The committee allows stakeholders to share their questions, experiences, and resources at meetings and via survey while helping them think through how to implement state guidelines reasonably and safely while understanding the economic ramifications. So far:
- Committee members are working with Hudson Hall to act as a bulk personal protective equipment (PPE) bulk pass-through for small businesses;
- Two Town Supervisors have offered free PPE to help small businesses get started.
- A variety of businesses across industries have stepped up to offer best practices and form peer groups to support and advocate for their industries;
- Bill Black, Director of the county’s Emergency Management Office can provide help with emergency loan applications, which may be needed since Governor Cuomo’s announced an additional $100 million in small business funding for firms with less than 20 employees and $3 million in revenues;
- The committee provides answers to questions immediately, when possible, and collects others to address with the State.

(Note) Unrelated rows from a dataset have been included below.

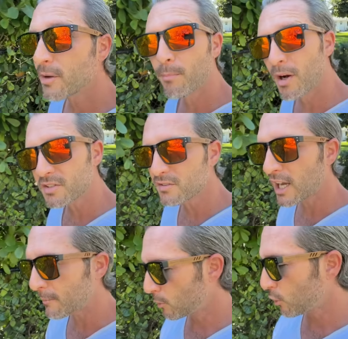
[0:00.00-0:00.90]
a bus
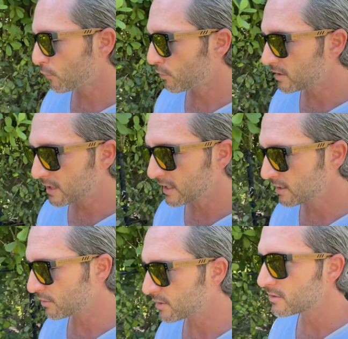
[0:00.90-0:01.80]
stop over in
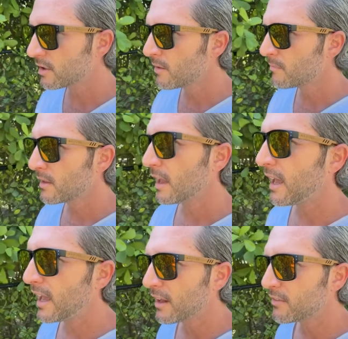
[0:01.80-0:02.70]
England,
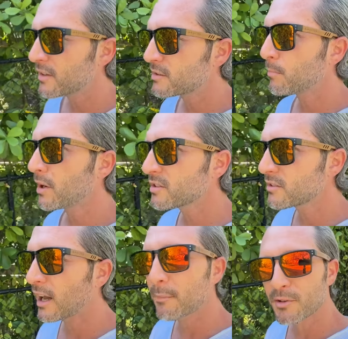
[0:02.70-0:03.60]
and this bus
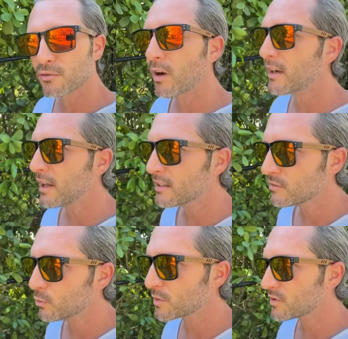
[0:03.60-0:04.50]
stop is right
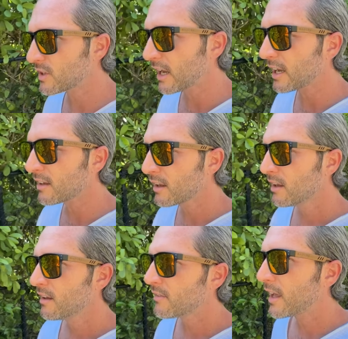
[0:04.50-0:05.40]
next to a sign
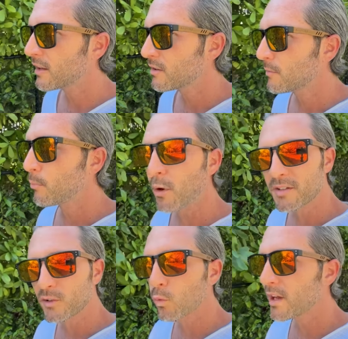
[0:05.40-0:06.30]
that
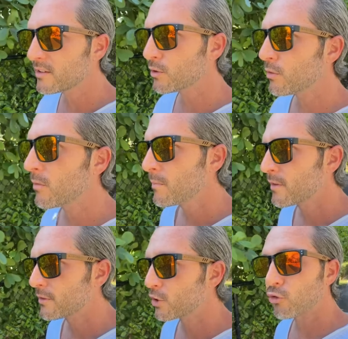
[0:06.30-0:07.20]
points the way to
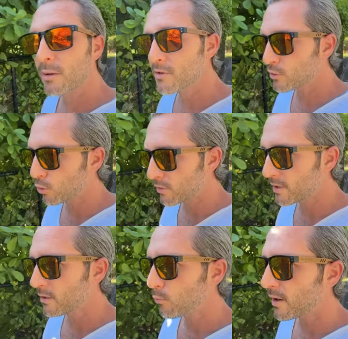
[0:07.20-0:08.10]
the
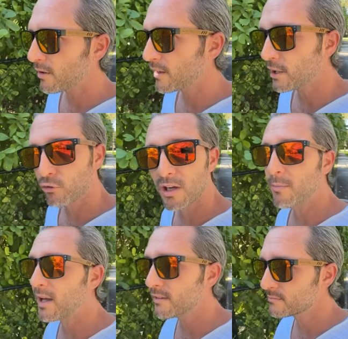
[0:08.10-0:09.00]
crematory where they
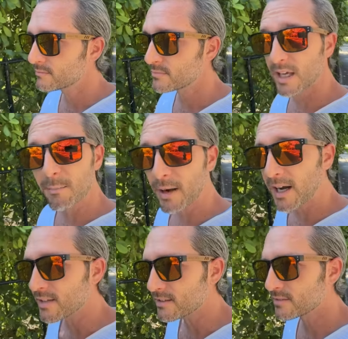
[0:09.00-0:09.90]
cremate dead
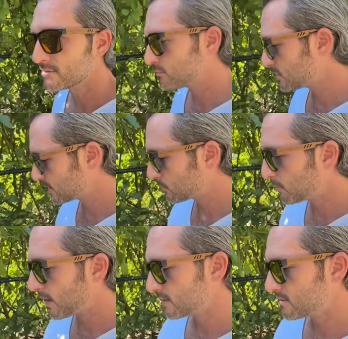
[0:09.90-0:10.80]
bodies when someone
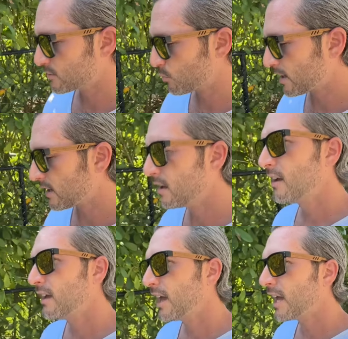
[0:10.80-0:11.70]
passes away.
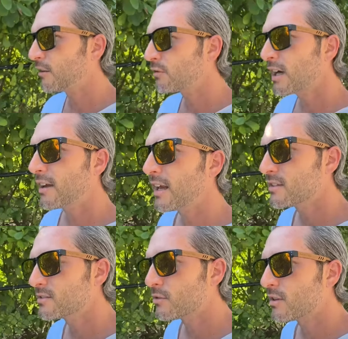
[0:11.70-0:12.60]
And right
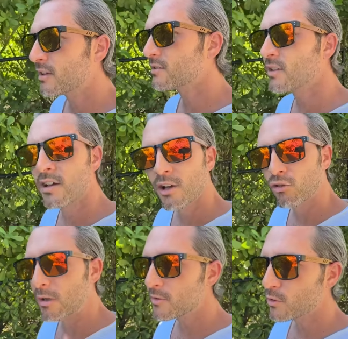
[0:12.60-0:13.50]
next to this
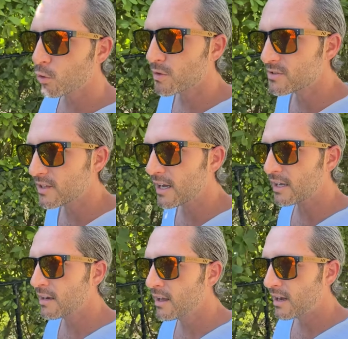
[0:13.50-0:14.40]
crematory
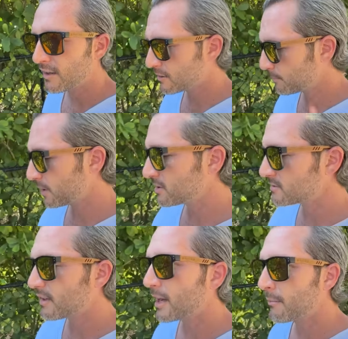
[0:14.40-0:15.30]
sign on the bus
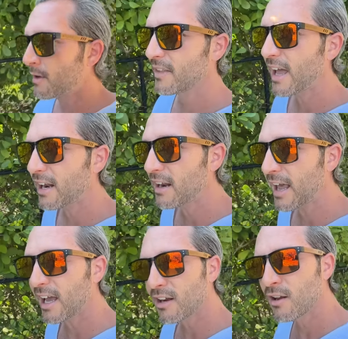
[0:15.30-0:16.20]
stop, they had an
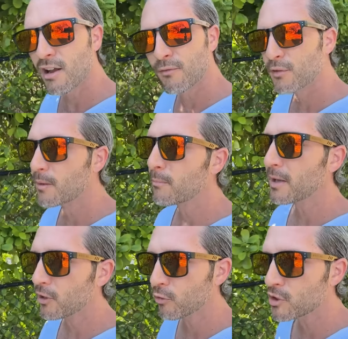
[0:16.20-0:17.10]
ad for the
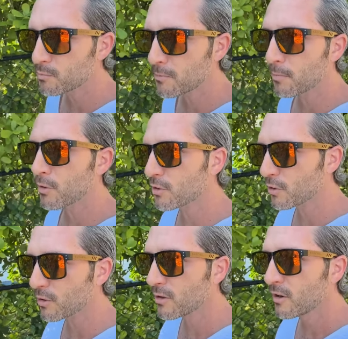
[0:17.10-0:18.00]
McCrispy burger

The Women’s Enterprise Development Center (WEDC) Mid-Hudson branch in Poughkeepsie helps a variety of specialized populations including “low-to-moderate income women and minorities,” and “mature adults 50+, child care providers, survivors of domestic violence, veterans, and dislocated workers” start and grow their business. It’s robust Spanish language program now includes a Spanish version of its $300, 60-hour Entrepreneurial Training Program.
WEDC was founded in 1997 by CEO Anne Janiak with Cynthia Marsh-Croll joining the center in 2015, which helps women create businesses “from a place of need at home or in the community,” by teaching them to monetize their passions. Before COVID-19 she saw a great number of her clients succeeding.
Like our national economy, Marsh-Croll saw her clients growing and starting to hire people. She was excited to see funding shifting away from business development to training employees to prepare for rising job opportunities. But the pandemic stopped that growth.
Now, that funding is needed to keep businesses afloat. In addition to the counseling, business plans, marketing, and minority business certification assistance that WEDC normally supports clients with, they are helping clients with emergency funding, long-term crisis planning, and combating their isolation and despair by organizing monthly, virtual meetups.
No matter where you live in the Hudson Valley, if you are a female entrepreneur trying to prepare for re-opening, here are three things you can do for more support:
- Get a counselor at a small business or economic development center, which can help you find and apply for a variety of funding and resources in your county;
- Start attending your local county reopening meetings, for support in navigating the state’s industry guidelines for your business;
- Connect with other business owners in your industry, perhaps through an online meetup.
While it might be hard to take that first step, if you reach out, you’ll find that there are a whole host of people waiting to help you. As Marsh-Croll says, “It’s in everybody’s best interest to make sure that people come out of this.” Despite the many different ways we can experience this crisis, one thing’s for sure: we need each other to make it through.